Featured

Best practices for metering cloud resources

Dan Elman, Ofer Shterling, Puneet Gupta

August 1, 2022

Metering sounds simple enough at first glance, but upon taking a closer look, it becomes clear why companies like AWS, Snowflake, and Twilio have dedicated entire engineering teams to the construction and maintenance of their internal usage metering systems. As we have written before, metering is a heavy lift, and there is very little margin for error in getting it wrong. One of the key design principles that we have upheld since day one is building a flexible, scalable, and domain-agnostic metering solution for the world. To accomplish this, our Metering Cloud must be able to accurately track and aggregate any resource, infrastructure, or user action possible.

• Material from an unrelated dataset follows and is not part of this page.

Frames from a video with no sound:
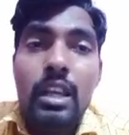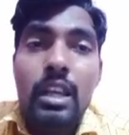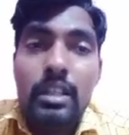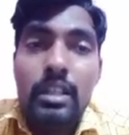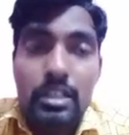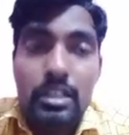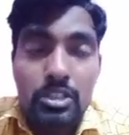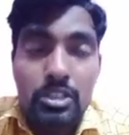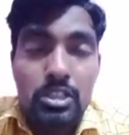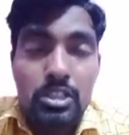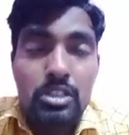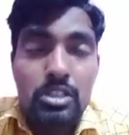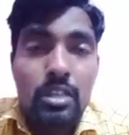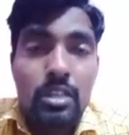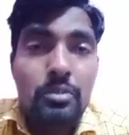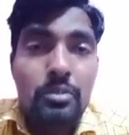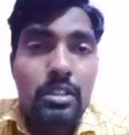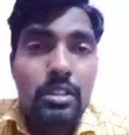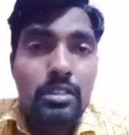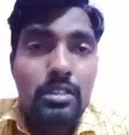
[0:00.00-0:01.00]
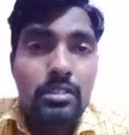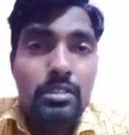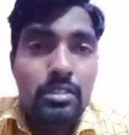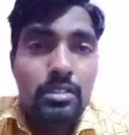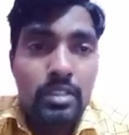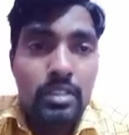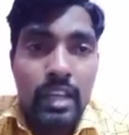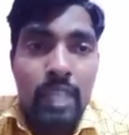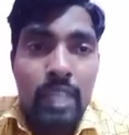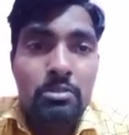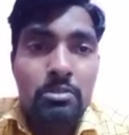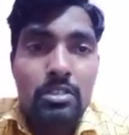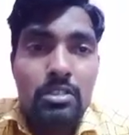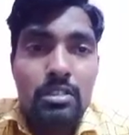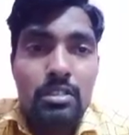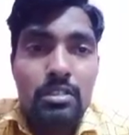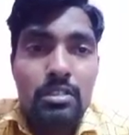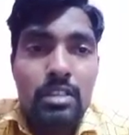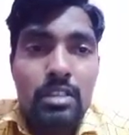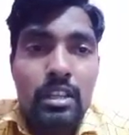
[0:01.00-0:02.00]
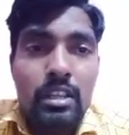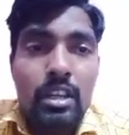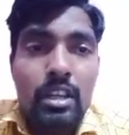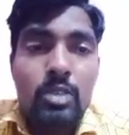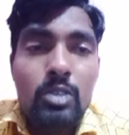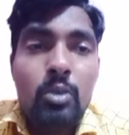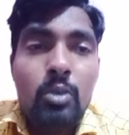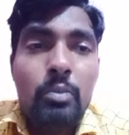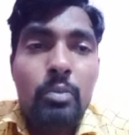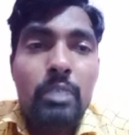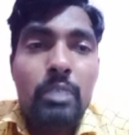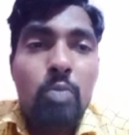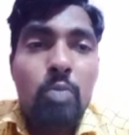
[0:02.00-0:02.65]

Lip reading: construction of the dams and atomic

One of the critical aspects of this is handling different types of usage events and reporting methodologies. 

Cloud Resources (single vs long-lasting)

Amberflo allows you to meter both instantaneous, discrete events and long-lasting events. Long-lasting events describe non-momentary resource consumption at a certain frequency or scale (known as the usage rate).

The two types of events can be thought of in graphical terms as below:

Single and Long-lasting Events

Single events plotted over time can be thought of as points in the mathematical sense, having no length since they do not take place over time, they simply take place. As an example, consider you want to meter the count of API calls for some endpoint. The endpoint sends a meter event to Amberflo for each completed API call indicating that it took place. These events can be plotted as points over time (based on the timestamp received at ingestion), and then counted up when queried to return the number of calls handled over a given time.

On the other hand, long-lasting events do take place over time, so when graphed over time they can be represented as curves with nonzero length. It is important to note that for long-lasting events, the rate of usage may change throughout the time that an event is taking place. For example, consider a data storage solution; from the moment the first dataset is ingested for storage lasting until the last data is removed from the system, resources are being consumed. That said, the rate of consumption changes as data is ingested and extracted from the system and the amount of storage in use changes.

Reporting Single Events

Relative to long-lasting events, reporting single events is relatively straightforward.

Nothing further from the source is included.